- _Assignment_:
Only an exact copy of the lines beginning at the one that contains "[00:00:09.29]" and ending at the last line of the records below counts as the answer.

- _Input for this task_:
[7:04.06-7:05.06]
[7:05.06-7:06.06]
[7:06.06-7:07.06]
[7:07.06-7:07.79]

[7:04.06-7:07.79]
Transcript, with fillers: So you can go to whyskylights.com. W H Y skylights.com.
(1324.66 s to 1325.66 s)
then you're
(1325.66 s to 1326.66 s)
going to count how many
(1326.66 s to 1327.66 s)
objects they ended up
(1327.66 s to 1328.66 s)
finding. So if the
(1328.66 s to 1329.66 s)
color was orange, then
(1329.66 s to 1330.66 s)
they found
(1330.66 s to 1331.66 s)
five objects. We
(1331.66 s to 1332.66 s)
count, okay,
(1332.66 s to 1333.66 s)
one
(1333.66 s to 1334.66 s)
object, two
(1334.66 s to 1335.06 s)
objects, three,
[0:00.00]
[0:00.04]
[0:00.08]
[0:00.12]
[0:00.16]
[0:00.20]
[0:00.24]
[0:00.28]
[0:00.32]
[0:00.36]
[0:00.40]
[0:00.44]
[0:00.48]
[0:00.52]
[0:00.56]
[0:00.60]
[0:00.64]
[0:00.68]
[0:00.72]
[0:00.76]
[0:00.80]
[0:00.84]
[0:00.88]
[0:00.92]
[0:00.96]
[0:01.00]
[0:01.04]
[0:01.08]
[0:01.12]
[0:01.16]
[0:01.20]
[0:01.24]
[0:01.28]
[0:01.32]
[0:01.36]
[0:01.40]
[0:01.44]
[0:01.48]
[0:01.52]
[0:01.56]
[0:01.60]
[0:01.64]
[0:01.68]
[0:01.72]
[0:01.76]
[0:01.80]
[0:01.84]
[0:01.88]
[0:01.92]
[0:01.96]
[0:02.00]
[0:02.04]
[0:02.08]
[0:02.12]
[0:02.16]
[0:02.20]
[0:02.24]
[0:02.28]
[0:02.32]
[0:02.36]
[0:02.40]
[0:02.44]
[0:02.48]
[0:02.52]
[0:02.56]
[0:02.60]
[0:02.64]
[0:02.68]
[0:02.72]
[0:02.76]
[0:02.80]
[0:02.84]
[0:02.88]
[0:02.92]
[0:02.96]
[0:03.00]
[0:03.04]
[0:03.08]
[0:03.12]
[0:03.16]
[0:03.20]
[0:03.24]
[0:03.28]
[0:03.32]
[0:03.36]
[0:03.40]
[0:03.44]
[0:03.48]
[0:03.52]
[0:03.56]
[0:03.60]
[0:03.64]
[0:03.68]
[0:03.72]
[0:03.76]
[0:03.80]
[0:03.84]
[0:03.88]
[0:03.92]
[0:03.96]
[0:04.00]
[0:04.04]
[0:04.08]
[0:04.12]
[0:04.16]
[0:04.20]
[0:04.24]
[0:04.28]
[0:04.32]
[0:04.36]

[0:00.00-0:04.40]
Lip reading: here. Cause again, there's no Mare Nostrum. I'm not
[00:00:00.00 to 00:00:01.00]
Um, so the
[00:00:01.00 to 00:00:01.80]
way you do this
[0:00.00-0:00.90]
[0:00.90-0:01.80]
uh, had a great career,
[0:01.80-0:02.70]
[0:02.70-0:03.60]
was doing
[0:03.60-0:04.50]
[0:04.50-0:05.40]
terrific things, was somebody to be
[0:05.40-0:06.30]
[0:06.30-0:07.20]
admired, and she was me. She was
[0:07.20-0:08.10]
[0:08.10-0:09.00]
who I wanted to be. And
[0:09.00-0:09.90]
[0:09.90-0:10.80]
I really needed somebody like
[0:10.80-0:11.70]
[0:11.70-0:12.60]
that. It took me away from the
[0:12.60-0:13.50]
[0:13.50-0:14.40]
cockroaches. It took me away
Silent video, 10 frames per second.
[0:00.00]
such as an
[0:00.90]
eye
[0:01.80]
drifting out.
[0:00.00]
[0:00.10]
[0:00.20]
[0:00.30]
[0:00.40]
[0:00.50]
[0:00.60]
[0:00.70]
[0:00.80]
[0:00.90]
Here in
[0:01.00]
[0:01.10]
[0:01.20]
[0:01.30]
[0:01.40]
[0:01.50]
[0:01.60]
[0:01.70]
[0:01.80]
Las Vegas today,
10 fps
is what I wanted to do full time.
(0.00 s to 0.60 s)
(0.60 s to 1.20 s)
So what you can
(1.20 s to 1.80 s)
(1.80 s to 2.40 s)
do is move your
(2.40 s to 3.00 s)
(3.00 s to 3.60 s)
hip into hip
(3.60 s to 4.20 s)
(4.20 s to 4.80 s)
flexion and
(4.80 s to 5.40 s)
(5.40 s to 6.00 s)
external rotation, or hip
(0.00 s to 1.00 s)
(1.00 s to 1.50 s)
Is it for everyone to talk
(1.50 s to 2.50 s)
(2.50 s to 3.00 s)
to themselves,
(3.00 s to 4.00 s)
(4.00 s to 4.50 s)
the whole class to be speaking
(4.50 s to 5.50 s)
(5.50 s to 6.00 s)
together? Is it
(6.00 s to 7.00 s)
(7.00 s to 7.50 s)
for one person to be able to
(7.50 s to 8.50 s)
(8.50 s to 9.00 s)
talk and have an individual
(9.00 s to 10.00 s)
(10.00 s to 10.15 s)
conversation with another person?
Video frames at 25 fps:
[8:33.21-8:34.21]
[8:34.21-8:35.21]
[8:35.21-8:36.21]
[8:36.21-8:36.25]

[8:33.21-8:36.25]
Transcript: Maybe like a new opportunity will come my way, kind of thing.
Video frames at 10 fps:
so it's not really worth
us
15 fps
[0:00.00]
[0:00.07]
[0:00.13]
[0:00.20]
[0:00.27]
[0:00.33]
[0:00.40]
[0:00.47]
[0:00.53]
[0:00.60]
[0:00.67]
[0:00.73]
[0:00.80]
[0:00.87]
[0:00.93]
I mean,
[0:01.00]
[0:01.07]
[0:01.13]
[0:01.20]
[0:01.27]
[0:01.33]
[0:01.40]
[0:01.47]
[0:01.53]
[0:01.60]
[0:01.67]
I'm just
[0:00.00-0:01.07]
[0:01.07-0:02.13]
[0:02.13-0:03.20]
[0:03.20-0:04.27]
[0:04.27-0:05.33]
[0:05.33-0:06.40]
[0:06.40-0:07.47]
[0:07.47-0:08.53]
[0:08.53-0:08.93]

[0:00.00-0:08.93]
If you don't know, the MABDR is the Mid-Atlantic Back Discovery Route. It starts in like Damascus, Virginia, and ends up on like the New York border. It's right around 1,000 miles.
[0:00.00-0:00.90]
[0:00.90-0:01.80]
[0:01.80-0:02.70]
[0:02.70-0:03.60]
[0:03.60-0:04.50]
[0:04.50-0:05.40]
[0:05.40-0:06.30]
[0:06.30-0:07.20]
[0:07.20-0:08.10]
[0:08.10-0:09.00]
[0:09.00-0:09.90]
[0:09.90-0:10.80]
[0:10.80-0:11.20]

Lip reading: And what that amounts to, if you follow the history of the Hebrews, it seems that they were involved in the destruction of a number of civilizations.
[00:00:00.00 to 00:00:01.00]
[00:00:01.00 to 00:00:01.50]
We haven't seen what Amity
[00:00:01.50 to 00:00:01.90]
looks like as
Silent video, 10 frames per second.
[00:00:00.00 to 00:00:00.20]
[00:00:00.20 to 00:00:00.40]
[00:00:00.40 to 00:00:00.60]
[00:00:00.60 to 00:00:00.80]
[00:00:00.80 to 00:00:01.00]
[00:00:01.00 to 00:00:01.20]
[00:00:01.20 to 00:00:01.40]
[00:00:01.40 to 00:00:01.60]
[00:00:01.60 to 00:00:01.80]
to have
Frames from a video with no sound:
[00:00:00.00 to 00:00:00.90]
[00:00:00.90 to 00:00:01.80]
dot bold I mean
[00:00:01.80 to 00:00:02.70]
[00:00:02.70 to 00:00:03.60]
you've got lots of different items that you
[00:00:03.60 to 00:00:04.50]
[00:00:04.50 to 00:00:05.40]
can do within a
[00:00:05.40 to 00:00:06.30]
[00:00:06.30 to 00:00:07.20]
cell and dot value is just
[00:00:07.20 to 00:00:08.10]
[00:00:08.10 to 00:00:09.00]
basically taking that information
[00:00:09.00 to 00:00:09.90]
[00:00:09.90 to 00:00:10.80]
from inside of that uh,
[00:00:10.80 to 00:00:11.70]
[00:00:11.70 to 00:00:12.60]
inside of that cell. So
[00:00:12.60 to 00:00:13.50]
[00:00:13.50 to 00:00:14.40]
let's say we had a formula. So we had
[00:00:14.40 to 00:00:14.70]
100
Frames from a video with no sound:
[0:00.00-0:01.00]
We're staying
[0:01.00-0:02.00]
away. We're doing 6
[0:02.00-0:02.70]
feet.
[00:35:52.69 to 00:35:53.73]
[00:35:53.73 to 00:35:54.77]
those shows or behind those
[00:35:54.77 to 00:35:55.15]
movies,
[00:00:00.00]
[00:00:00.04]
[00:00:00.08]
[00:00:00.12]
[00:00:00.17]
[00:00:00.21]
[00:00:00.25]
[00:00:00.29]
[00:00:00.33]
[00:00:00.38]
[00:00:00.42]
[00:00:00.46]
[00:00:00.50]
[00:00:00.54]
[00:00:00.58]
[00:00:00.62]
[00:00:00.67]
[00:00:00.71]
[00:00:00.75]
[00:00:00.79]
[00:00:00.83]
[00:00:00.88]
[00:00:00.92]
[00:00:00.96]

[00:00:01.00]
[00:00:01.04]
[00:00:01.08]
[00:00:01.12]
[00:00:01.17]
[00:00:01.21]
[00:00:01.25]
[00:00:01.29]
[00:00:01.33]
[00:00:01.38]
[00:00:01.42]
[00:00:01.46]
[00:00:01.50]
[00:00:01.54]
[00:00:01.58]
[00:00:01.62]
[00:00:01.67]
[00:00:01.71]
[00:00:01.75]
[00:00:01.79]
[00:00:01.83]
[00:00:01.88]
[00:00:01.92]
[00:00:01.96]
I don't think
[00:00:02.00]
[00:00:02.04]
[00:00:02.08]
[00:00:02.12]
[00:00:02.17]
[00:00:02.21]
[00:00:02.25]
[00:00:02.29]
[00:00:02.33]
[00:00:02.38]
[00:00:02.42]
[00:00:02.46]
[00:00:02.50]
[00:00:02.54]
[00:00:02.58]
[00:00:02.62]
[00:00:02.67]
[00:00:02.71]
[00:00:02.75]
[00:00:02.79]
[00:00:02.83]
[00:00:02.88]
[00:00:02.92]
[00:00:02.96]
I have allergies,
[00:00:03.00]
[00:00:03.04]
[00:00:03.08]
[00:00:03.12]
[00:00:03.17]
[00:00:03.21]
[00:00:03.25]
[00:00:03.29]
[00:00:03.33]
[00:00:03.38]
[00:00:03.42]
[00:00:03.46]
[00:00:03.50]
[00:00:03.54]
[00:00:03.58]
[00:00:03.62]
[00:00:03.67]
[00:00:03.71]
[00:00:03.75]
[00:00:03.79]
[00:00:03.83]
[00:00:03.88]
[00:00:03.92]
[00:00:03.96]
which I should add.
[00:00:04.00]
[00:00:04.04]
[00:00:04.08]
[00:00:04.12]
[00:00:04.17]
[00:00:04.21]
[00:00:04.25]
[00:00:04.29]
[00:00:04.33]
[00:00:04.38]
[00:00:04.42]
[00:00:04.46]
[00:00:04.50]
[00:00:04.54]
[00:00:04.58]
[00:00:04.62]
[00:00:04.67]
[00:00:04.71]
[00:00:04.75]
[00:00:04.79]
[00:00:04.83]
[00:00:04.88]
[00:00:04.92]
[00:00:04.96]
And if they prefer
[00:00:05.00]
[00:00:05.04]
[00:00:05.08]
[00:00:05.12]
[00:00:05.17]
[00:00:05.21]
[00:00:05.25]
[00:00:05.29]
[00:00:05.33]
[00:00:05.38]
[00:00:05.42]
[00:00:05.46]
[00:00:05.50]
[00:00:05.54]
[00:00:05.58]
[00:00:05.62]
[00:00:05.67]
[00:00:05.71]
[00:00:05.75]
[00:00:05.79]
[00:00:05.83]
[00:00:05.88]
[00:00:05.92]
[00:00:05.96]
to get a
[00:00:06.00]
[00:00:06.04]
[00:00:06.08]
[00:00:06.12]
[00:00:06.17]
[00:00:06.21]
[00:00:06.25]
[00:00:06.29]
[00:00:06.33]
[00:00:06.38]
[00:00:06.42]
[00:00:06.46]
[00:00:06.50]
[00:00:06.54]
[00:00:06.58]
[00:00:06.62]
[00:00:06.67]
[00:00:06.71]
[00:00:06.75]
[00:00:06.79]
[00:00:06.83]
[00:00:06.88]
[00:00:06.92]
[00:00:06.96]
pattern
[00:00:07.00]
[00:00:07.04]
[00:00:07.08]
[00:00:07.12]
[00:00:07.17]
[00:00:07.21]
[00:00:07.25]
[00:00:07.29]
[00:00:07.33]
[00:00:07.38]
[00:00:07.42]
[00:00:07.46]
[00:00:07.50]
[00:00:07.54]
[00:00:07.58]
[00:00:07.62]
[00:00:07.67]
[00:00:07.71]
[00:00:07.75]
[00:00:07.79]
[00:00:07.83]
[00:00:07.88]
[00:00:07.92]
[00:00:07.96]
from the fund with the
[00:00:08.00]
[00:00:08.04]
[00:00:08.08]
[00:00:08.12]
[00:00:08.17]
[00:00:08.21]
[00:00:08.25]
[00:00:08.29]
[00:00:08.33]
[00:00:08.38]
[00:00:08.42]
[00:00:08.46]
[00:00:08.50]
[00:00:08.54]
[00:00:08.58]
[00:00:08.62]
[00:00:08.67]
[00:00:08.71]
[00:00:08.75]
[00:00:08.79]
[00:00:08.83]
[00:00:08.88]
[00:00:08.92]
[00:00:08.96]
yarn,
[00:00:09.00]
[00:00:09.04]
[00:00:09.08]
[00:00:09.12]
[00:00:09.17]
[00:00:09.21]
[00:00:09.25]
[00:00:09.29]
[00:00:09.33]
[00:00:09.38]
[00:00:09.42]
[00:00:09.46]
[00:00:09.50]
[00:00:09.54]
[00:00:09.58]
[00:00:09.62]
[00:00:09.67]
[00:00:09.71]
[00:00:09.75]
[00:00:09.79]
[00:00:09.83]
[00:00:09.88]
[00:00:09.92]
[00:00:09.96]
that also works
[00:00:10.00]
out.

- _Written answer_:
[00:00:09.29]
[00:00:09.33]
[00:00:09.38]
[00:00:09.42]
[00:00:09.46]
[00:00:09.50]
[00:00:09.54]
[00:00:09.58]
[00:00:09.62]
[00:00:09.67]
[00:00:09.71]
[00:00:09.75]
[00:00:09.79]
[00:00:09.83]
[00:00:09.88]
[00:00:09.92]
[00:00:09.96]
that also works
[00:00:10.00]
out.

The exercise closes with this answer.